Backroom Briefing: Guilt by Contribution

September 27, 2018 - 1:45pm
Jimmy Patronis and Jeremy Ring
Jimmy Patronis and Jeremy Ring

The contestants in the Florida chief financial officer battle waded into the guilt-by-association game in full force this week.

Incumbent Chief Financial Officer Jimmy Patronis on Monday rolled out a website attacking Democratic challenger Jeremy Ring’s contributors. But the hit also opened Patronis’ own donors to public scrutiny.

In announcing the new webpage attacking Ring, Patronis’ campaign declared its intent was to show his opponent’s “connections to criminals and scandalous donors.”

The site, dubbed “Ring’s Criminal Ring,” listed contributors to Ring’s personal campaign account or his political committee, Florida Action Fund, who the Patronis' pack deemed to have questionable pasts.

Among those highlighted:

--- Paul Wharton, who got five years probation after he pleaded guilty to a felony charge of misappropriating public money. He gave $1,000 in August 2017 to Ring’s political committee.

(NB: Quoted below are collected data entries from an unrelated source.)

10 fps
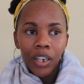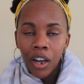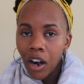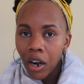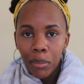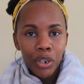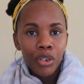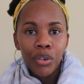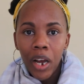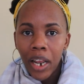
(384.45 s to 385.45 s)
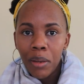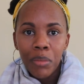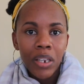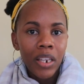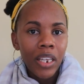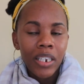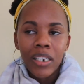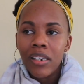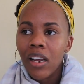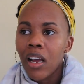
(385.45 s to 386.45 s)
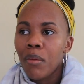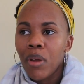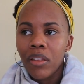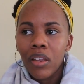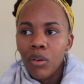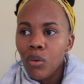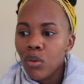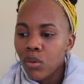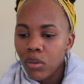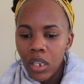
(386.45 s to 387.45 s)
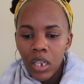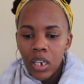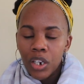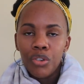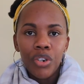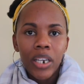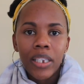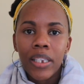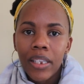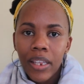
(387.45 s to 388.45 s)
garb, you know what I mean? The hijab and the whole dress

--- Daniel Shooster, whose Pomano Beach business The Festival Flea Market gave $1,500 to the Florida Action Fund in May 2017. According to the website, Shooster was accused in a lawsuit by his company’s former chief financial officer of making inappropriate comments about female customers and “smoking marijuana, popping pills at work, sexual harassment of female employees and tenants, and bribing Broward sheriff's deputies to run personal errands for him.”

--- Donald Scattergood, a Little Gasparilla man arrested in a 2015 prostitution sting, who gave $100 to the Florida Action Fund in October 2017.

--- Wayne and Marlene Spath, the owners of Brandy Bail Bonds, who have donated $14,000 to Ring’s campaign. They hosted a party that has drawn “criticism for gift law violations” for raising $15,000 worth of graduation gifts for the kids of Broward Sheriff Scott Israel, according to the attack site.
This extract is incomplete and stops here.